Generally, I'd appreciate every comment and would be quite thankful for your help.
Update
Related questions: Hi all, as I still have problems with those questions I would like to ask some related questions:
- About the creation of the input data: how can I know which structure the input data should have? And how can I then derive something like this code
for step_ahead in range(1, 24 + 1):
Y[..., step_ahead - 1] = series_reshaped[..., step_ahead:step_ahead + n_steps, 0]

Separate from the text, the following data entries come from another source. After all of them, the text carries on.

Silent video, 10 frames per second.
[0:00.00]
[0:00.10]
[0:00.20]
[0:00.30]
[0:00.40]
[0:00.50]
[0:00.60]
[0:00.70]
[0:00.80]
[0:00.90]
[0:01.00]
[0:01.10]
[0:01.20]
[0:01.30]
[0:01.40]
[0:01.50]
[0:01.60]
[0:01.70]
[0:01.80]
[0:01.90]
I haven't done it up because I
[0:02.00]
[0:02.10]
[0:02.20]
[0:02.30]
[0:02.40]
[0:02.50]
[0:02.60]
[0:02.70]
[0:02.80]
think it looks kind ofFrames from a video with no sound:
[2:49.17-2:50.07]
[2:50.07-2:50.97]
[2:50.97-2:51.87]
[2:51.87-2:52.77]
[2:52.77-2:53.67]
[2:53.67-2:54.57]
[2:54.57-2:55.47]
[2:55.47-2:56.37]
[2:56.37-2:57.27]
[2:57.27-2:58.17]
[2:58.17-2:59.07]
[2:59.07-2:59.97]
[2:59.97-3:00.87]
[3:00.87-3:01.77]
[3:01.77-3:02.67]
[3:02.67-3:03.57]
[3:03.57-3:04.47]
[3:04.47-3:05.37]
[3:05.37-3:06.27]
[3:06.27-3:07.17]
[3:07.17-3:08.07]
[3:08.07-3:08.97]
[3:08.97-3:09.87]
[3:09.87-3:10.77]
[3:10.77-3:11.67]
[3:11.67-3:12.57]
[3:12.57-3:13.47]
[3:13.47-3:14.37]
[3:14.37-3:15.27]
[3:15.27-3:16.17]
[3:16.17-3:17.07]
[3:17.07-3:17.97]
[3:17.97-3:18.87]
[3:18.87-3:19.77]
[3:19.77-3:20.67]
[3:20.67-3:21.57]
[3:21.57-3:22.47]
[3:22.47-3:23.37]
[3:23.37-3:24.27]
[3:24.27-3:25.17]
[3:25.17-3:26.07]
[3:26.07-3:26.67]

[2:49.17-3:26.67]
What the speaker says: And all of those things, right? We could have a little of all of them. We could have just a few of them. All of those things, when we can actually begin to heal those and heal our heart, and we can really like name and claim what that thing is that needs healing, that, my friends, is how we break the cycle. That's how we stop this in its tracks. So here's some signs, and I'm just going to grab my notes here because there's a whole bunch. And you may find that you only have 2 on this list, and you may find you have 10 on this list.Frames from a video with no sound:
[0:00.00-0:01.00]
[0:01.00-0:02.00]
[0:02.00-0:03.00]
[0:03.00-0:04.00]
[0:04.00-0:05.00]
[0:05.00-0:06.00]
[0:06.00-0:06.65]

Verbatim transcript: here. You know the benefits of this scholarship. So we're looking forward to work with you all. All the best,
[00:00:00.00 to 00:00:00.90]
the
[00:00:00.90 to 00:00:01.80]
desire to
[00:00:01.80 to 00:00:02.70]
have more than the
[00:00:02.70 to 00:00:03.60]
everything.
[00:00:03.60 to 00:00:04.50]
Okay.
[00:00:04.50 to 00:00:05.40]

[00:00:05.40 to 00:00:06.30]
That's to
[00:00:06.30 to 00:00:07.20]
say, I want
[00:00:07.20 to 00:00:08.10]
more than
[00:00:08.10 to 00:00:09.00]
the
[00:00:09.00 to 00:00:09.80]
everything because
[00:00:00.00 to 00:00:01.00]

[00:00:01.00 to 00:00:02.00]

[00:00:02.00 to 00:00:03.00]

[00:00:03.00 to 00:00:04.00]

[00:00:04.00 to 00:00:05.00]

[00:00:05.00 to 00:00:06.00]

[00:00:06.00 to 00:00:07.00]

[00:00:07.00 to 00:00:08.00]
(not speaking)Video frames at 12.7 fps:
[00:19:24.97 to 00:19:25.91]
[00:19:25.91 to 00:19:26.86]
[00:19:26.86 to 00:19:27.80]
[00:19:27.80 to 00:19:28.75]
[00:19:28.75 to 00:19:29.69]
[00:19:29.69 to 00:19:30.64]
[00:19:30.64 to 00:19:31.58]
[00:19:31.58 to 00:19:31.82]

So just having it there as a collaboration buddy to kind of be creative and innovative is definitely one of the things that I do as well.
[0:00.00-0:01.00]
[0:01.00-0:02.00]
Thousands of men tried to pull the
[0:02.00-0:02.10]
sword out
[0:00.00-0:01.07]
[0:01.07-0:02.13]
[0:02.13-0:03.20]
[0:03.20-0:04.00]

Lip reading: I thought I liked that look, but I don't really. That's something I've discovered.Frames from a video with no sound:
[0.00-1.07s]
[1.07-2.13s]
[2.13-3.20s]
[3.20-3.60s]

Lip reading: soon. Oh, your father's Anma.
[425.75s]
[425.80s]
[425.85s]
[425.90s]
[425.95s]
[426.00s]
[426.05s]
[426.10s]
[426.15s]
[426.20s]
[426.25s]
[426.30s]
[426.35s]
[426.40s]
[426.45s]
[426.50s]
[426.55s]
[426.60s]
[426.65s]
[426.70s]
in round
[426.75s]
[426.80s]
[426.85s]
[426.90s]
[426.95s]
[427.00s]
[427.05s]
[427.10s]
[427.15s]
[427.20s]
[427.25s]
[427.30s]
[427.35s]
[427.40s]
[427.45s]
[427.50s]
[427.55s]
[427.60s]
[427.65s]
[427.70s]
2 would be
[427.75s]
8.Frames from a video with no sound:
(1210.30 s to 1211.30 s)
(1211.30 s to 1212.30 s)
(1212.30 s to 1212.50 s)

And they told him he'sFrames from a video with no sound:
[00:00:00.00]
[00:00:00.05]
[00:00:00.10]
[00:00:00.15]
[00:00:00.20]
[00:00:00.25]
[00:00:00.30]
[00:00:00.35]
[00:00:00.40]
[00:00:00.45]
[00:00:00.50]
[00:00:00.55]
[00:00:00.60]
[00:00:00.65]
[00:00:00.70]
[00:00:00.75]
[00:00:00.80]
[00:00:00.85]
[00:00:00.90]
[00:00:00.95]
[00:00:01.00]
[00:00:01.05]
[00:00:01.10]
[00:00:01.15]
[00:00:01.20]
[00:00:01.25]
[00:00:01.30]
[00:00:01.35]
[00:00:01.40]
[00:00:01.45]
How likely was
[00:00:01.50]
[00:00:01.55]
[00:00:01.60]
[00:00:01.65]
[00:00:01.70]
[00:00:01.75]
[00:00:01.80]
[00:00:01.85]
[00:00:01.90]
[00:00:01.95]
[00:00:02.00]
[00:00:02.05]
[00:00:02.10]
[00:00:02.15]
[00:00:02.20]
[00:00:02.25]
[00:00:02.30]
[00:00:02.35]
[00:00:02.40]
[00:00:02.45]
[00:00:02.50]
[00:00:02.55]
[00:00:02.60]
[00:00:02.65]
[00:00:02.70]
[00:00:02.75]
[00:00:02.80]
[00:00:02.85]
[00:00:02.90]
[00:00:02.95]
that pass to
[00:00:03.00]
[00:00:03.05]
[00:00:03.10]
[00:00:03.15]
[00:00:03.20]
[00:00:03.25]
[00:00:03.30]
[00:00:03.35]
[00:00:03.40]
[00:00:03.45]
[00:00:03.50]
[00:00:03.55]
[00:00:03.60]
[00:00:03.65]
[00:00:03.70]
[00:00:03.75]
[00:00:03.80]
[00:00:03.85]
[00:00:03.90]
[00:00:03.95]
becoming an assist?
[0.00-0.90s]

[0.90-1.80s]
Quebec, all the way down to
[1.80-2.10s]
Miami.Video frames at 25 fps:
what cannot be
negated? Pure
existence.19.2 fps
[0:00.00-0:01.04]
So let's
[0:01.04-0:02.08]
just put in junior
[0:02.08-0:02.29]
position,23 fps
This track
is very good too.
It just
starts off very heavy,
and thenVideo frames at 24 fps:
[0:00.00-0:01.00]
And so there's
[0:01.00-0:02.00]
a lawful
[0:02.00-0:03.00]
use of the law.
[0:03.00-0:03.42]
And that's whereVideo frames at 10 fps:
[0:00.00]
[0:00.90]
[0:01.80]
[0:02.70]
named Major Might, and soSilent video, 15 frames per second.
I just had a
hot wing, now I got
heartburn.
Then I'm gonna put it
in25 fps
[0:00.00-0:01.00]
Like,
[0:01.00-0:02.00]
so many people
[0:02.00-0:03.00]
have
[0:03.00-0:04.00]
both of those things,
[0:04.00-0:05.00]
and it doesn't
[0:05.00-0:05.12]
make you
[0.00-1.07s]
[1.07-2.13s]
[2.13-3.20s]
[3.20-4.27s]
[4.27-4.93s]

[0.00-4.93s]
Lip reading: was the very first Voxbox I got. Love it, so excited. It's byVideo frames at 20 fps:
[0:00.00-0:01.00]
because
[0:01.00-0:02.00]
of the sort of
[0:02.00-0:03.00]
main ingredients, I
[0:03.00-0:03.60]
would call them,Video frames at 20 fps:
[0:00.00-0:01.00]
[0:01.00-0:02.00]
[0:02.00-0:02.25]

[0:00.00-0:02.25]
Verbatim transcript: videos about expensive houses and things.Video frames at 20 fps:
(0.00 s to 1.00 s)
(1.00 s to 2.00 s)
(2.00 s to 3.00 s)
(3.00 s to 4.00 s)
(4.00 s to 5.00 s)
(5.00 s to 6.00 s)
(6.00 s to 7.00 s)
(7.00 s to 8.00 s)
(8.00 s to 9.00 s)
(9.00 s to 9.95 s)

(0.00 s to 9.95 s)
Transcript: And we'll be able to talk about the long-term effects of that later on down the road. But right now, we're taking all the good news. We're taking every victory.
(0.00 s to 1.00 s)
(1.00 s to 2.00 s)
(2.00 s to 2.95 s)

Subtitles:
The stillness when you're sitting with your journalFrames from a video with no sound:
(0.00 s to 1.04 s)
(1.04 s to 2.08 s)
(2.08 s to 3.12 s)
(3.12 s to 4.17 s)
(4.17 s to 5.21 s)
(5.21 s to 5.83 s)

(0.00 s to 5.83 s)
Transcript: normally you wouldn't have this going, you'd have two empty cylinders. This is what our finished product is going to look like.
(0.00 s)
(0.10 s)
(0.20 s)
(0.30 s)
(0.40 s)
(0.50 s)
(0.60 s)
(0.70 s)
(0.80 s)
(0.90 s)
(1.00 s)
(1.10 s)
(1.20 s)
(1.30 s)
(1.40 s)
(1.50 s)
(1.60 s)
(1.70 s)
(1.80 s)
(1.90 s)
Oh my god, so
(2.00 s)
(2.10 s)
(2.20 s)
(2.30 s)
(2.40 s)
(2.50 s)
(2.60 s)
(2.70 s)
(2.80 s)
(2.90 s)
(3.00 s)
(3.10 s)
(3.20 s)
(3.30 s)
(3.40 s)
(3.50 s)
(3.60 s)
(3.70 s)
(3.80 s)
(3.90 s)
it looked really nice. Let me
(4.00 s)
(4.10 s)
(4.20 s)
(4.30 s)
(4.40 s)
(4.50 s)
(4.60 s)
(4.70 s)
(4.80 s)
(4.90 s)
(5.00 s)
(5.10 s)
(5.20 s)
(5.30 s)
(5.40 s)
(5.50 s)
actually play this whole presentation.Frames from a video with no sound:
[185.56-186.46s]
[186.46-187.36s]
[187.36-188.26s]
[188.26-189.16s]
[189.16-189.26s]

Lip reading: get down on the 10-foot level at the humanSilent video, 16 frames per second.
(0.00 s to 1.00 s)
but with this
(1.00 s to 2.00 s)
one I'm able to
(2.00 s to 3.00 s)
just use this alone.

- At the end of the training in the tutorial they use the following code for the prediction
Y_pred = model6.predict(X_test)
last_list=[]
for i in range (0, len(Y_pred)):
last_list.append((Y_pred[i][0][23]))
So they take Y_pred[i][0][23]
to construct the 1-dimensional list with the predicted values. Why do they take [0][23]
and not for example [1][14]
? They want to predict 24 hours in advance. Can I just always take Y_pred[i][0][23]
?
- I still do not understand one of my initial questions: Why is the labeled dataset
Y
for training[Batch, 168, 24]
ifreturn_sequence =true
? We use the past 168 values to forecast 24 hours. We use 168*6 features for forecasting. For each element in the batch (each timeslot) we then have an output of 24 hours. So we should have the training data with dimension[Batch, 24]
and not[Batch, 168, 24]
. For every timeslot in the batch, we need 168 past values. How is it then possible to map 24 hours of predictions to every 168 of the past values?
Reminder: My bounty expires in three days and unfortunately I have not received another more comprehensive answer. I'd highly appreciate any new answer that might explain the input data for time series forecasting with a recurrent neural network.